Suffit-il d’être un chanteur pour s’attirer la compassion et le soutien quand on est accusé de viol? La réponse est oui,
du moins à la lumière de cette manifestation du dimanche. Et quelle image donnera cet événement à la lutte contre les violences faites aux femmes au Maroc, et à l’étranger, quand on sait que des jeunes filles violées n’osent même pas porter plainte, il y a deux ans à peine, le violeur épousait sa victime pour éviter la prison? Le feront-elles aujourd’hui? Les lois et les procédures pénales doivent elles s’appliquer sur tous, sauf les stars, les artistes, les grandes personnalités, les politiques …etc? Car en fin de compte, tous ceux là peuvent fabriquer une solidarité de fanatiques aveugles tirée de la sympathie, légitime certes, gagnée au fil de leur divers parcours? La sympathie et l’admiration au service du crime, en voilà une idée nouvelle qui apparaît et qui sape des décennies de lutte pour le respect des droits des femmes au Maroc. Pourquoi n’arrive-t-on pas à trouver d’exemples de cette manifestation publique dans les pays où les femmes sont considérées des êtres humains à part entière, lorsqu’un homme est accusé de viol? Que serait-il passé si cette même situation s’était produite chez nous au Maroc? Pourquoi cette manifestation n’a-t- elle pas vu le jour en soutien du boxeur marocain poursuivi au Brésil pour harcèlement sexuel, ou en direction de la jeune femme marocaine victime de viol en Belgique, ainsi que des milliers de femmes violées chaque année dans notre pays, dans le silence?
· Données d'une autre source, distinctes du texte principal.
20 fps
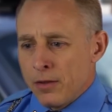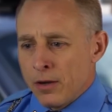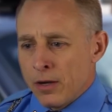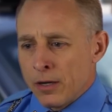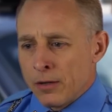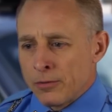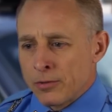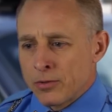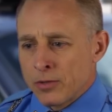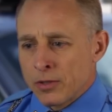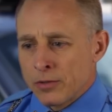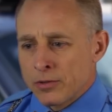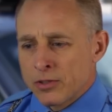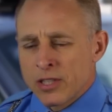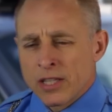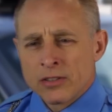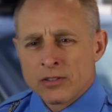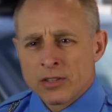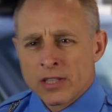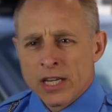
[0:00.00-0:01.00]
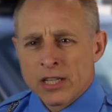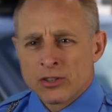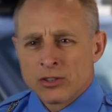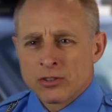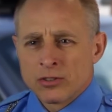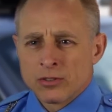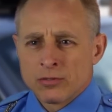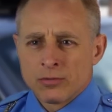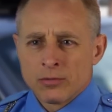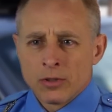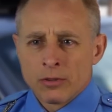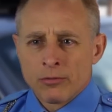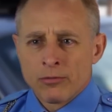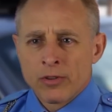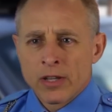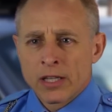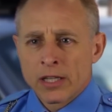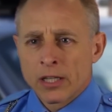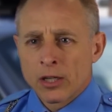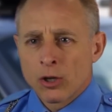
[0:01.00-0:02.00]
of, of uh, sensations of, of,
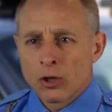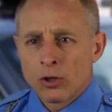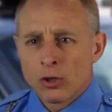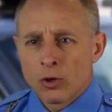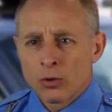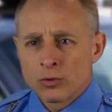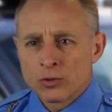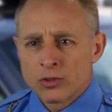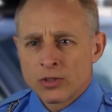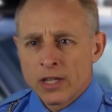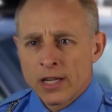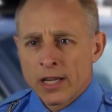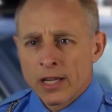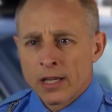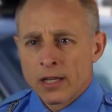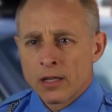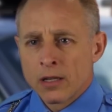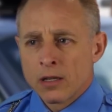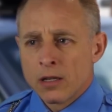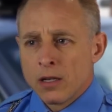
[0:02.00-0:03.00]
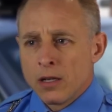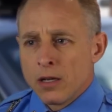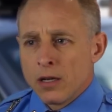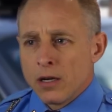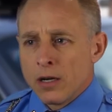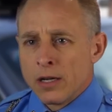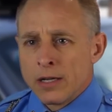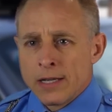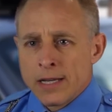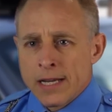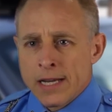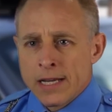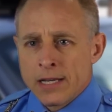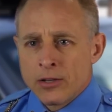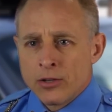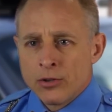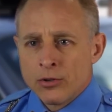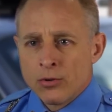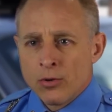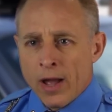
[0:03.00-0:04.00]
feeling closed in, a
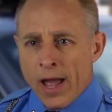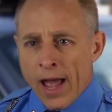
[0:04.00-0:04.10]
need to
Si les parents du présumé innocent ont besoin d’un tel soutien dans les rues casablancaises, qu’en est-il des parents de la supposée victime? N’ont-ils droit, eux, à rien, parce qu’ils sont français? Nos hommes auraient-ils le droit d’agresser des femmes étrangères parce ces dernières n’auraient pas le « privilège » d’être marocaines? C’est ce que laisse croire ce « consentement meurtrier » fabriqué ce dimanche et organisé par des artistes, des stylistes et, excusez moi, des hommes et femmes de médias!
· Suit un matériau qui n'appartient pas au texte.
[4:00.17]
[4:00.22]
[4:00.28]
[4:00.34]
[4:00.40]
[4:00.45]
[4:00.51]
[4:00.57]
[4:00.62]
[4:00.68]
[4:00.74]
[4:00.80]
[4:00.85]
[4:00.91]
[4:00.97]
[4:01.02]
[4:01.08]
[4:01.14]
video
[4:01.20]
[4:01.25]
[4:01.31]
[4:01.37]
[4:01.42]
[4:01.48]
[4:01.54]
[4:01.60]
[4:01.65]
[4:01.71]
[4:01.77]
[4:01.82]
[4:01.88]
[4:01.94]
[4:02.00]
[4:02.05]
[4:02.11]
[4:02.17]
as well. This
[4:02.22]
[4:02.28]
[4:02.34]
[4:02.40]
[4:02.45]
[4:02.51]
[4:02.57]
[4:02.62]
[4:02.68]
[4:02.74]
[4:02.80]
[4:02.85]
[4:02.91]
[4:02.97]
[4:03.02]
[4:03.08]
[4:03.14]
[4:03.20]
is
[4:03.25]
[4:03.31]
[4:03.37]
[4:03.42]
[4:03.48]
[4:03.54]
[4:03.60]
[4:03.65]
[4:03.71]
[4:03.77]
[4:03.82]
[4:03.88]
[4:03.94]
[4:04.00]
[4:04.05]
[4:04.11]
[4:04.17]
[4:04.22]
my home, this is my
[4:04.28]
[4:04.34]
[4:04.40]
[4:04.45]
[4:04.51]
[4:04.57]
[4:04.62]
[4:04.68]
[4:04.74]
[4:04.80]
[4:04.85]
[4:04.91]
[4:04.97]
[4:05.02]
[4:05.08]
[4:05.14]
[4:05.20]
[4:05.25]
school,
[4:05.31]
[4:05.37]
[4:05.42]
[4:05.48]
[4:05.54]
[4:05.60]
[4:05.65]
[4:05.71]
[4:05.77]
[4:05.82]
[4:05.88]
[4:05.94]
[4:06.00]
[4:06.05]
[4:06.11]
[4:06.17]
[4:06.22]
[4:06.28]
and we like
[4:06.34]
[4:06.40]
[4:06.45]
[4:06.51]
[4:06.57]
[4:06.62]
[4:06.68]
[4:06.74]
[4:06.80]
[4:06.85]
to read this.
Alors que la justice française ne s’est pas encore prononcée dans cette affaire, il est fort probable que cette manifestation du dimanche complique la tâche pour le chanteur marocain, étant donné que la justice française est indépendante et que les médias français n’hésiteront pas à demander une procédure sans faille en soutien aussi à la supposée victime française et à ses parents, au vu de cette tentative du dimanche d’influer sur le cours de l’enquête criminelle en question. Les atrocités de la légitimité du viol qui passent par les réseaux sociaux sont une chose, mais qu’elles se manifestent dans les rues casablancaises en face du consulat français, ce même consulat français dont le rôle est de préserver les intérêts français, y compris ceux d’une jeune française qui se dit violée, en France…ceci avec l’aval de nos pouvoirs publics qui ont autorisé cet appel au viol.
Car soutenir dans la rue un homme accusé de viol sur une jeune femme pendant le cours d’une enquête criminelle, que cette femme soit marocaine, française ou danoise, est un appel au viol. Toute tentative de rationalisation du viol doit être condamnée, et si Saad Lamjerred n’a pas violé cette jeune femme, il faut l’espérer, il n’en demeure pas moins que toutes les personnes présentes ce dimanche face au consulat de France ont « violé » non seulement la jeune supposée victime française, mais aussi ses parents, son entourage, la justice française ainsi que les médias français. Quant à toutes les femmes qui seront violées dans le futur dans notre pays, elles savent aujourd’hui ce qui les attend si elles portent plainte. Enfin pour les violeurs en puissance, vous avez compris maintenant: faites une carrière de chanteur!